Material supplied: Begin
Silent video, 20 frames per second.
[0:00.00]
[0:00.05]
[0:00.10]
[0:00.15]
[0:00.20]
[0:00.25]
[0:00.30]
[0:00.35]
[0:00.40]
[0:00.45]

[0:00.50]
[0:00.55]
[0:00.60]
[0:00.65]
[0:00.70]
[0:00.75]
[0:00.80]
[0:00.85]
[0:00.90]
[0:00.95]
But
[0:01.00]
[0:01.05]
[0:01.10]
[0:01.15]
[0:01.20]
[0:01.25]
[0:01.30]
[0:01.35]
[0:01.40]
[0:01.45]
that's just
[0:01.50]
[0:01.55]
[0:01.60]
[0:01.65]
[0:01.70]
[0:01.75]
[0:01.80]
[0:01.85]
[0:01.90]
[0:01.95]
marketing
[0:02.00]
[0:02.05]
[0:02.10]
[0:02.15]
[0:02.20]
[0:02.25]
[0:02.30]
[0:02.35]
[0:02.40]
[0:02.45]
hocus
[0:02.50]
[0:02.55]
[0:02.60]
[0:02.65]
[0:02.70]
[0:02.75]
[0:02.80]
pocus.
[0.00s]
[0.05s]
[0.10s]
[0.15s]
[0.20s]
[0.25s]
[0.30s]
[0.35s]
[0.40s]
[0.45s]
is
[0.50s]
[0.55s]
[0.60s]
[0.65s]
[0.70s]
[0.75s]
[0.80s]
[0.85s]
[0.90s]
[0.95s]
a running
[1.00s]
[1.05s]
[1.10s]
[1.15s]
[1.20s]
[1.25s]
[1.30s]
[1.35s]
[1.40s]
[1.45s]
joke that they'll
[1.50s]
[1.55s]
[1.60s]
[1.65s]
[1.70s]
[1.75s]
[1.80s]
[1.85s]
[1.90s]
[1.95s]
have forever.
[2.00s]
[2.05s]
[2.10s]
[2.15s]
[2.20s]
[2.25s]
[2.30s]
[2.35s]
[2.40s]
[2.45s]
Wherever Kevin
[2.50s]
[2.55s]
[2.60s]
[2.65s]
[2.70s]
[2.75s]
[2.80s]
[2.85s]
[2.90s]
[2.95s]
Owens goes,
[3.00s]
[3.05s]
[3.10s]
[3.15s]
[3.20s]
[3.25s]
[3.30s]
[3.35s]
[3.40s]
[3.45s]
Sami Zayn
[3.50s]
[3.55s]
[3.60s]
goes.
Material supplied: End
Material supplied: Begin
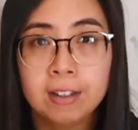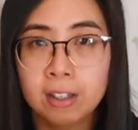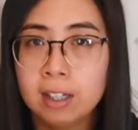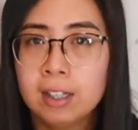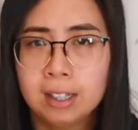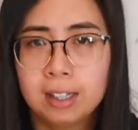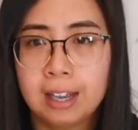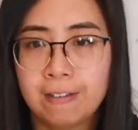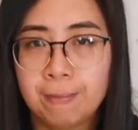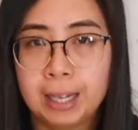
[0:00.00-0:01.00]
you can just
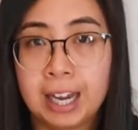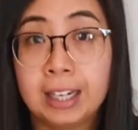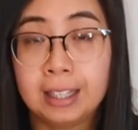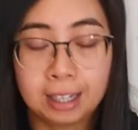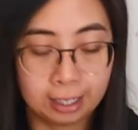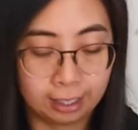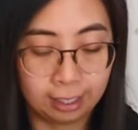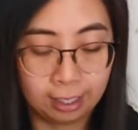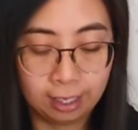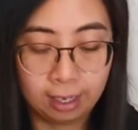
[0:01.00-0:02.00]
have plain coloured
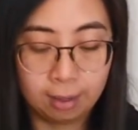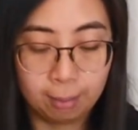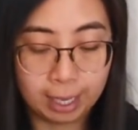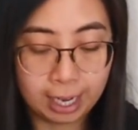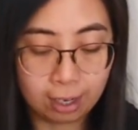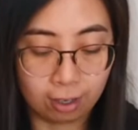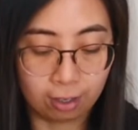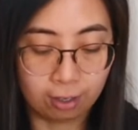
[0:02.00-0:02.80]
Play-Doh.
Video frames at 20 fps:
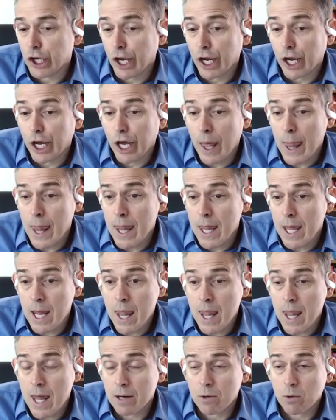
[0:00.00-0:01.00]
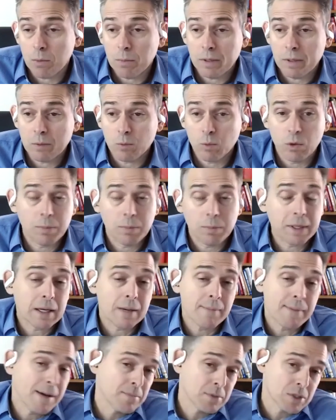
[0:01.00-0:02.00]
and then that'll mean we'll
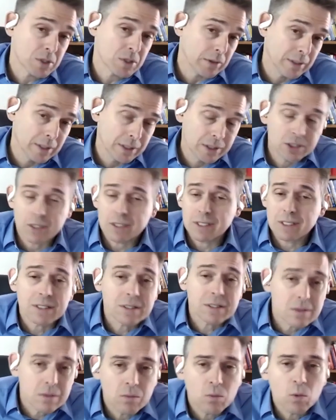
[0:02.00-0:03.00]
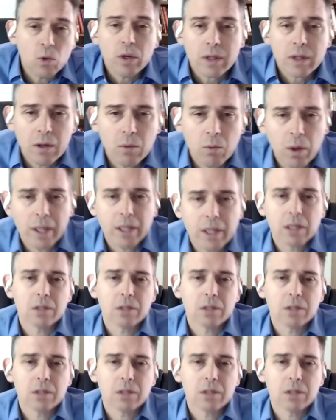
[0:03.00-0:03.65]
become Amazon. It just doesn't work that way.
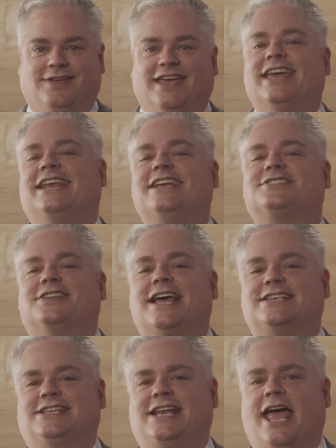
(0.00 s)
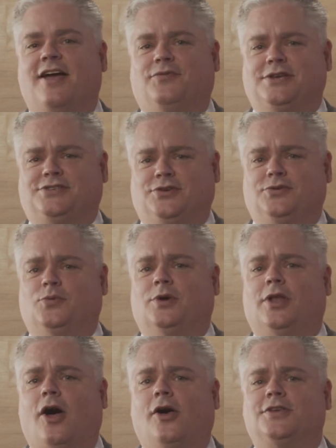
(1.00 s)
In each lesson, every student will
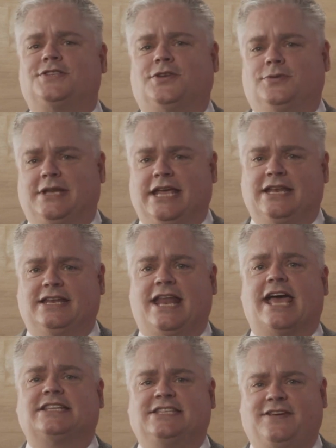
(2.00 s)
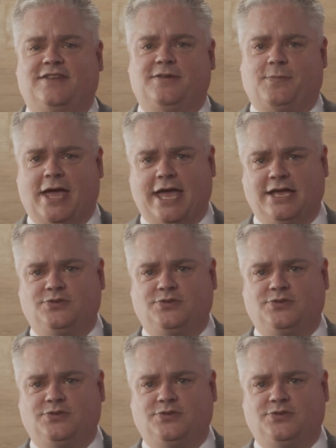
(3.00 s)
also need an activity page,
Material supplied: End
Material supplied: Begin
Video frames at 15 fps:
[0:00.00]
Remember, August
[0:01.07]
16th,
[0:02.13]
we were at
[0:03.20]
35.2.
Material supplied: End
◆ Directions ◆
Report, for the data above, every line in which the string "frames" appears.

◆ Exercise response ◆
Silent video, 20 frames per second.
Video frames at 20 fps:
Video frames at 15 fps:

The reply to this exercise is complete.